Professor Holmes responded to these devastating statistics by creating a program that provides academic support for students that wish to attend law school. As a graduate of the New York University law school, Professor Holmes continues to break down barriers for African American students who wish to begin legal careers. In 1974, Holmes partnered with many notable civil rights attorneys and created his first law practice. On the 1980s, Holmes represented Jesse Jackson's presidential campaign and other well-known public officials.

Houston spent his entire legal career working to ensure that lawyers, such as Professor Holmes, receive equal opportunities regardless of race. However, the question remains: has racism been defeated in America?
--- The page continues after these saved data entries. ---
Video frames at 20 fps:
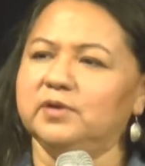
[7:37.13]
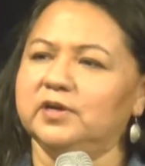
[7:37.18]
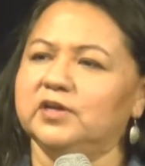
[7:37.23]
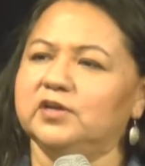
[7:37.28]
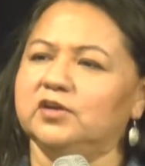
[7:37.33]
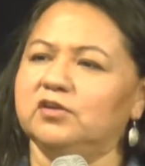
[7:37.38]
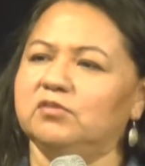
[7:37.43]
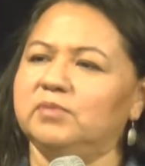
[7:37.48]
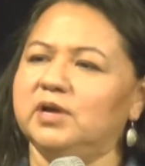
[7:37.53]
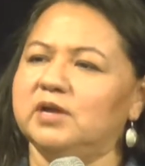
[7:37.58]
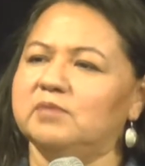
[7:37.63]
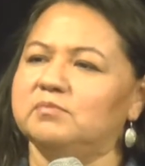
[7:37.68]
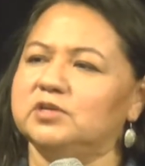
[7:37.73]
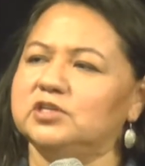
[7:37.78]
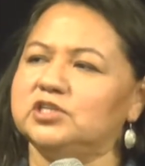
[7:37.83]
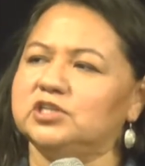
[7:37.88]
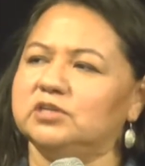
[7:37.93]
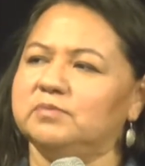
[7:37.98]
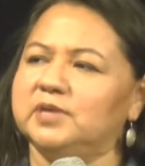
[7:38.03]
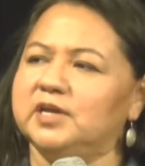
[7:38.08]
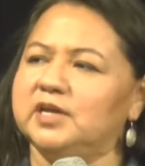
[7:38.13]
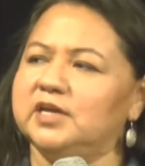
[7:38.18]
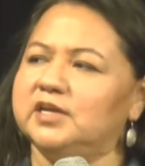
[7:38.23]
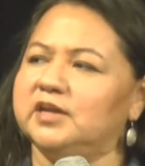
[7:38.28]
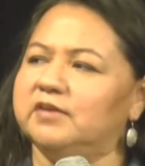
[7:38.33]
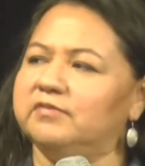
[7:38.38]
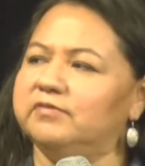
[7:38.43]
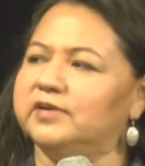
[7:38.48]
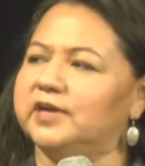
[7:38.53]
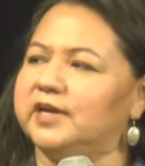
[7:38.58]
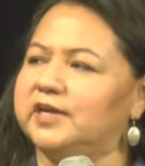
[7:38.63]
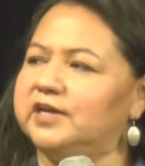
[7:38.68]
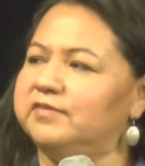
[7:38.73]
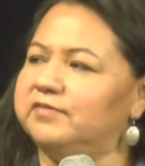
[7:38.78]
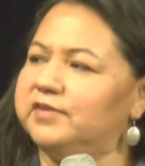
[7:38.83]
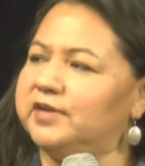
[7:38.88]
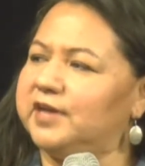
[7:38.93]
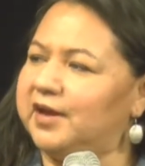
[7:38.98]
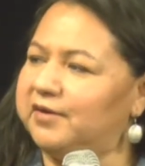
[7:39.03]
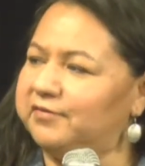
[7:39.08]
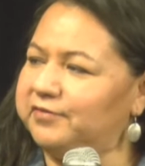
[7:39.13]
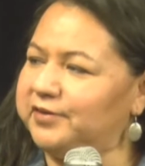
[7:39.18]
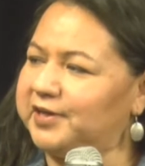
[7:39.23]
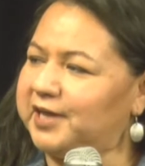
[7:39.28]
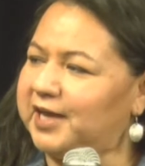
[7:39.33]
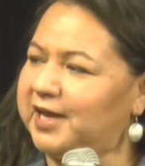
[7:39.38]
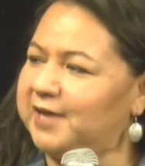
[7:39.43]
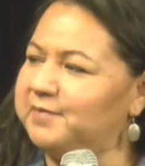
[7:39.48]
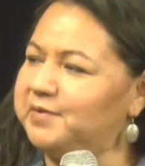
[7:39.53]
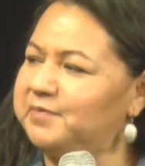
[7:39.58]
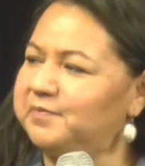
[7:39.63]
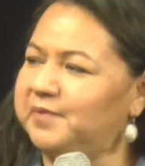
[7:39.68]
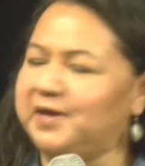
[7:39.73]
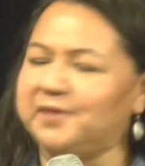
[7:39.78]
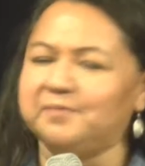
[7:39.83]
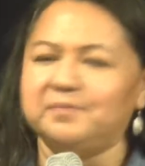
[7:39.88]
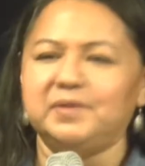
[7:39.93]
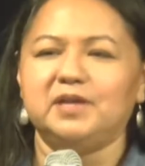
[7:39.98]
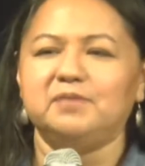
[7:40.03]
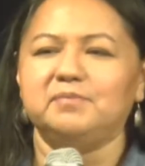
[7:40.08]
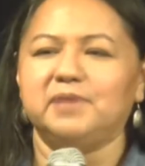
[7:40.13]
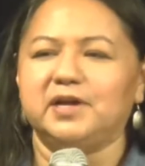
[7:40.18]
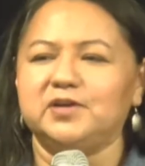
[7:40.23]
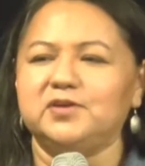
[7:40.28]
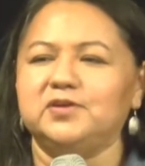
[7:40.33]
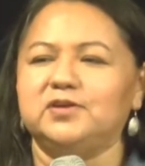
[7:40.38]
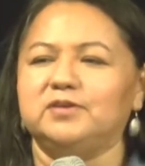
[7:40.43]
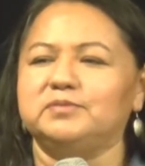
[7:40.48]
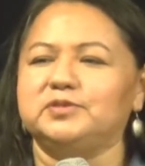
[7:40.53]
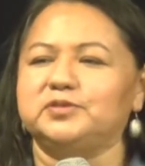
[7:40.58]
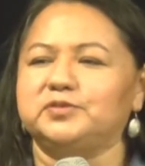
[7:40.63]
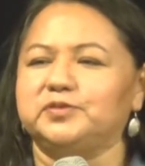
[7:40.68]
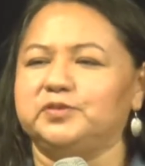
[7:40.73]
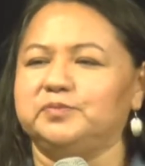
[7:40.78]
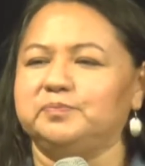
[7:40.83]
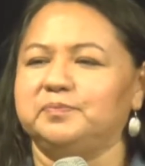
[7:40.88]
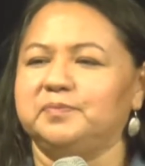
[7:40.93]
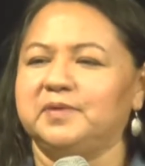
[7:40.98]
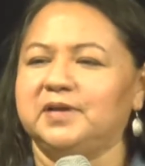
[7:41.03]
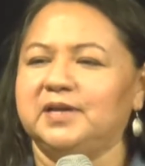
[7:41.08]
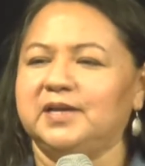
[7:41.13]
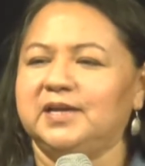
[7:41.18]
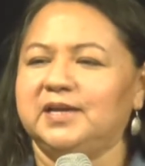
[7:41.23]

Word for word: you know, my Musham, he never even ever came in my, me and my Gukam's room.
During Professor Holmes' career, he has encountered disheartening instances of discrimination: "During the short time I represented individuals in criminal cases, I regularly was mistaken for the defendant even though I always had on a suit and tie."

In spite of these obstacles, Professor Holmes remains an accomplished professor of law who holds a strong commitment to social advocacy. This advocacy has transformed into a summer scholars program that has touched the lives of countless students. This rigorous program provides rising sophomores and juniors the opportunity to study family law, improve academic writing skills, and participate in community service.

Coppin State University student, Stephanie Miller, serves as a member of the inaugural class of Charles Hamilton Houston Scholars. Miller credits this program as the a mitigating factor in her academic success, "[CHHSP] made this first generation college student realize that success was very tangible and that if there is anything I want in this world all it takes to get it is a little hard work. [It] gave me a deeper incentive to work hard toward my educational goal so I can experience the sweet taste of professionalism, financial stability and most importantly success!"

Undoubtedly, none of CHHSP's accomplishments could be achieved without the work of Houston. In death, Houston has inspired a generation of students to press forward in the face of insurmountable obstacles. Houston's message of perseverance continues to influences the work of Professor Holmes and Professor Havard. These educators continue to inspire students by teaching their pupils how to overcome these obstacles through education.

In memory of Houston, utilize your education to make an impact on the lives of others. Allow your voice to be heard through your education. Be a social engineer for change.

In the words of Houston, "All our struggles must tie in together and support one another. We must remain on the alert and push the struggle farther with all our might."